=== Your objective ===
Take the lines below from the one with "[0:46.23-0:47.23]" through the one with "[0:54.23-0:55.23]" and retype them exactly. Include nothing else, and no pictures.

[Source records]
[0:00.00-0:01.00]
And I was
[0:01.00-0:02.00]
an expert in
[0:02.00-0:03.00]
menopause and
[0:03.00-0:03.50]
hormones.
* * *
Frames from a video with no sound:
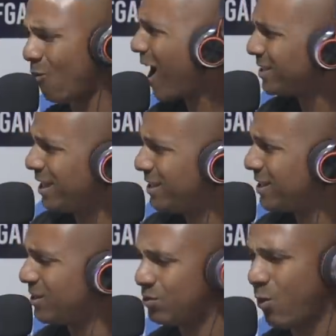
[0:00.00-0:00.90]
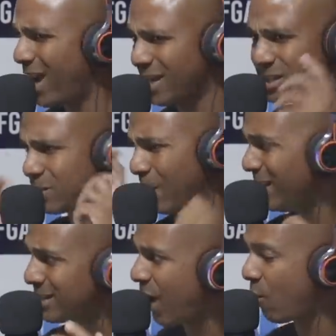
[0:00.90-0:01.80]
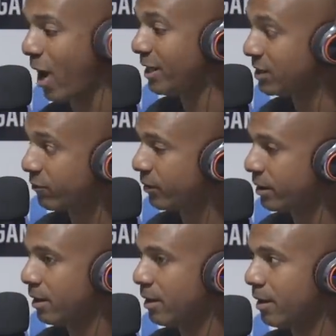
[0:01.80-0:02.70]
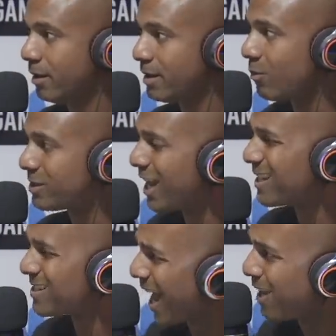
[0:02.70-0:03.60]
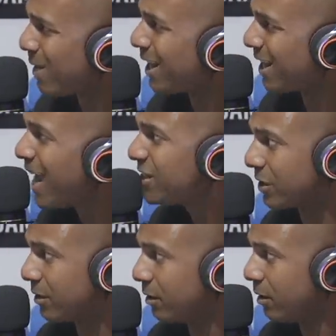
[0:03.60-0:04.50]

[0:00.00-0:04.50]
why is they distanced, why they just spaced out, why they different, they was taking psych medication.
==
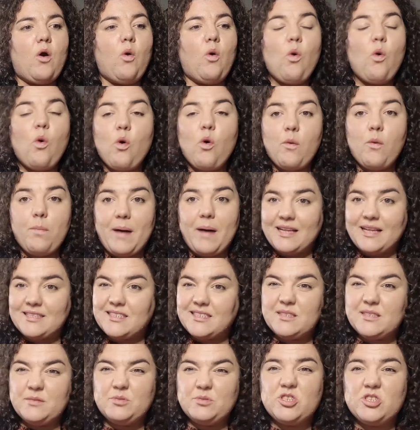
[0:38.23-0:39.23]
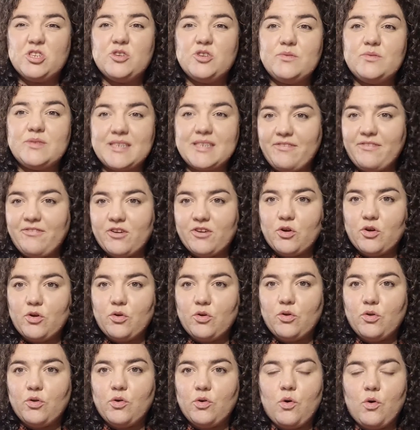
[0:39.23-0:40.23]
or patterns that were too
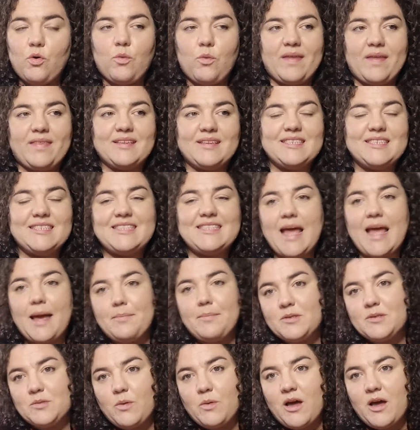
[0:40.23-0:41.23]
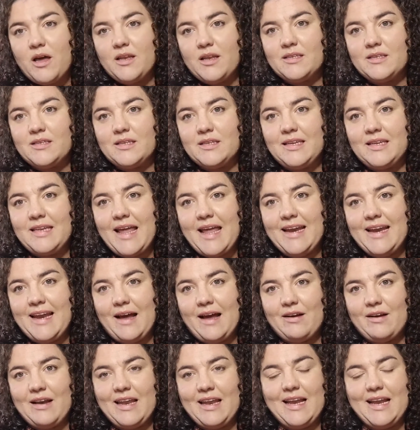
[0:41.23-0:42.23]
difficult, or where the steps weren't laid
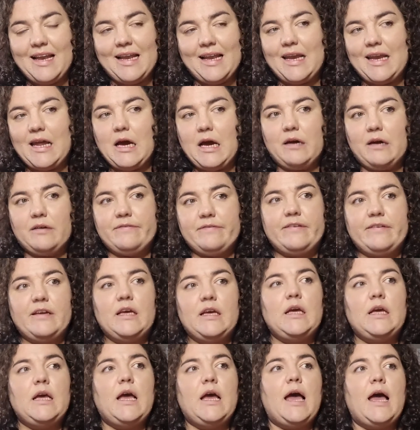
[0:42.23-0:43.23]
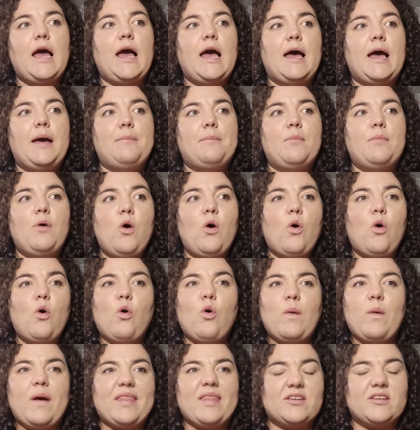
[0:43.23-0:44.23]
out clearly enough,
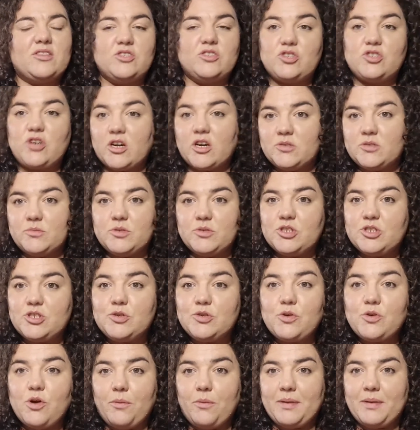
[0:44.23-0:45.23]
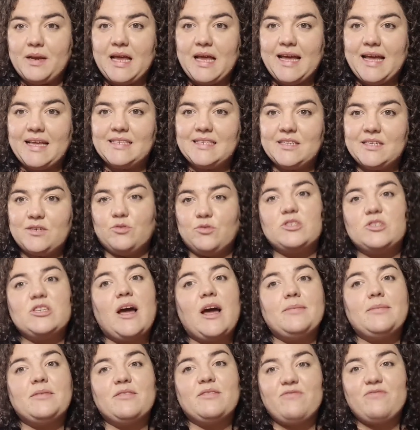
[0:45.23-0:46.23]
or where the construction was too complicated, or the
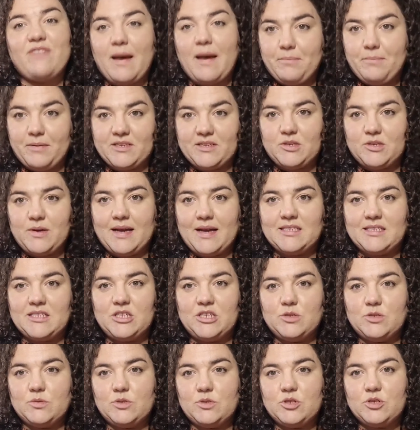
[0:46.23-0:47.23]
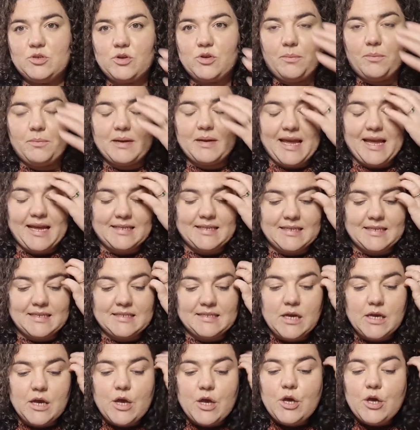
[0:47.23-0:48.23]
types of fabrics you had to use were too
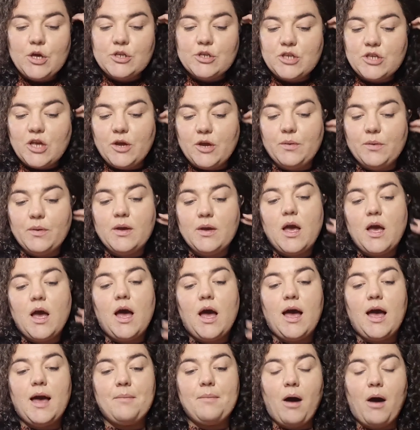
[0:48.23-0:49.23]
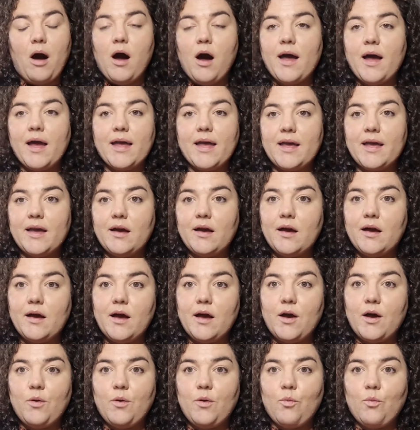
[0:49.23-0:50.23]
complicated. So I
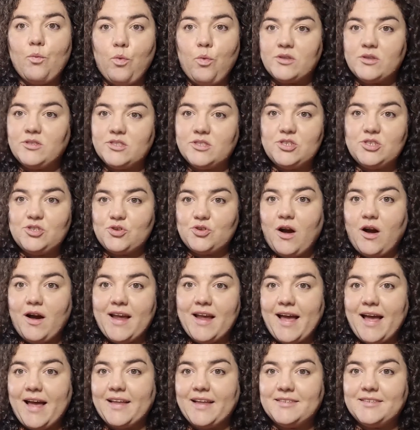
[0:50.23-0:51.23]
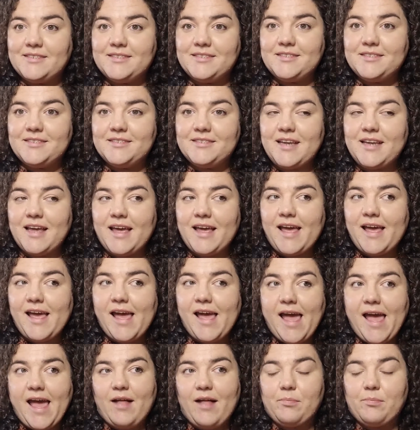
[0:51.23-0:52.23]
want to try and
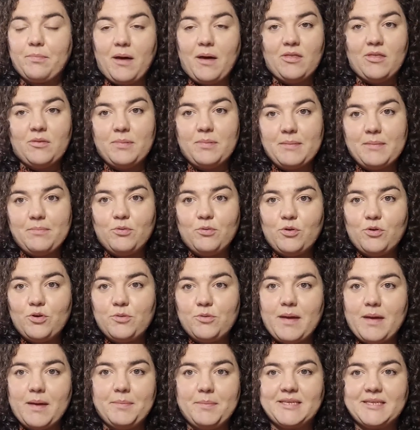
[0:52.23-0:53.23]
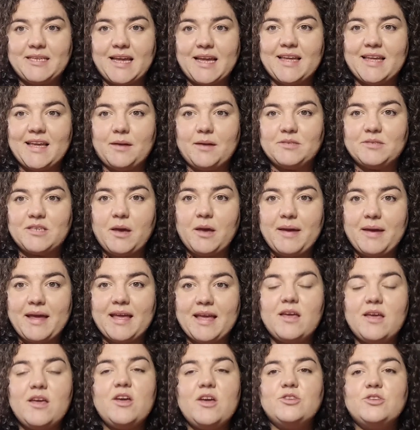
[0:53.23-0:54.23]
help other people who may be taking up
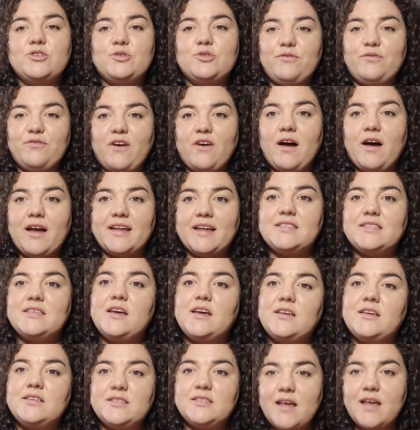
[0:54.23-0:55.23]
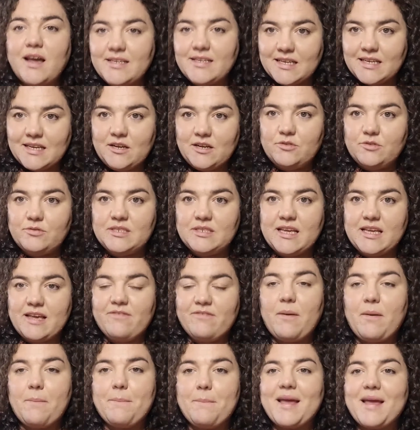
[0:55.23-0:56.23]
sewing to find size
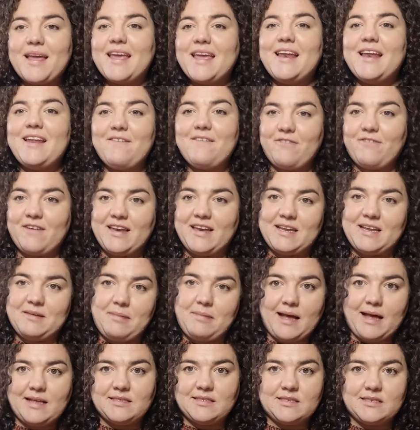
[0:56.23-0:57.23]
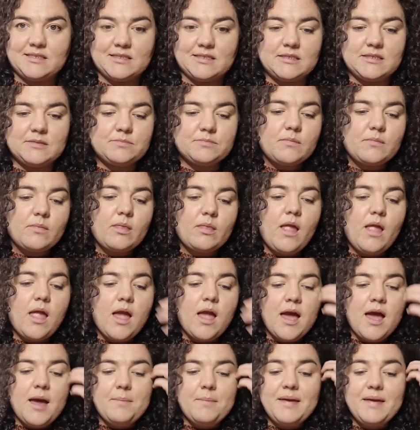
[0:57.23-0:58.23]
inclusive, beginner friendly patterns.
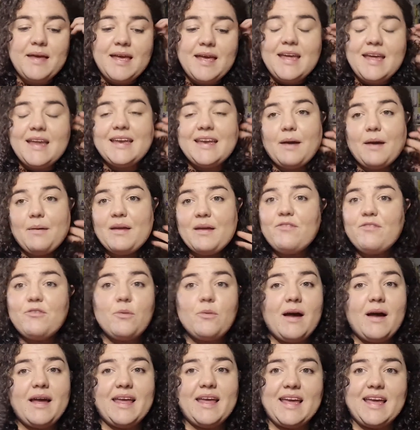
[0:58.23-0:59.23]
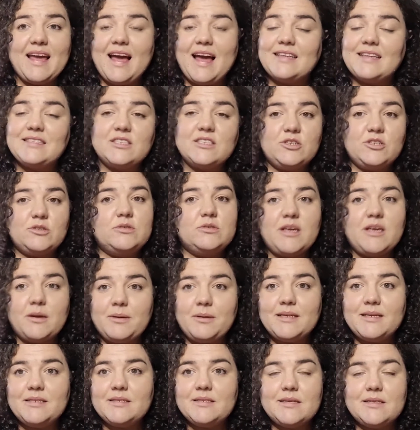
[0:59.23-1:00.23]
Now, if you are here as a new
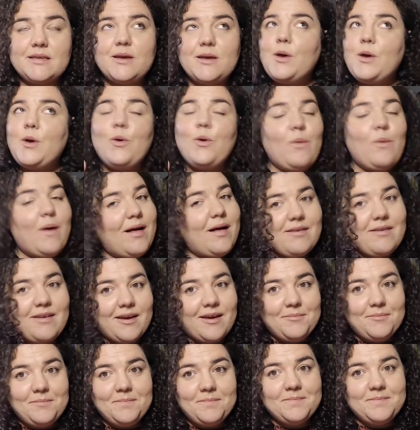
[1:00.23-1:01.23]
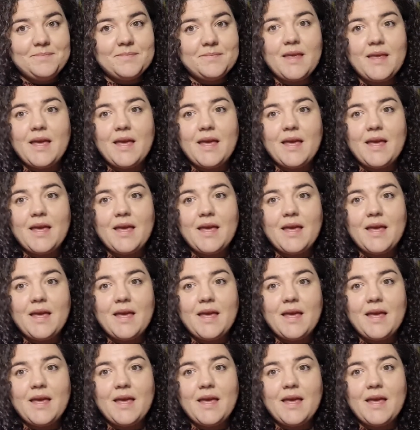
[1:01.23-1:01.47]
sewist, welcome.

=== Solution to the exercise ===
[0:46.23-0:47.23]
[0:47.23-0:48.23]
types of fabrics you had to use were too
[0:48.23-0:49.23]
[0:49.23-0:50.23]
complicated. So I
[0:50.23-0:51.23]
[0:51.23-0:52.23]
want to try and
[0:52.23-0:53.23]
[0:53.23-0:54.23]
help other people who may be taking up
[0:54.23-0:55.23]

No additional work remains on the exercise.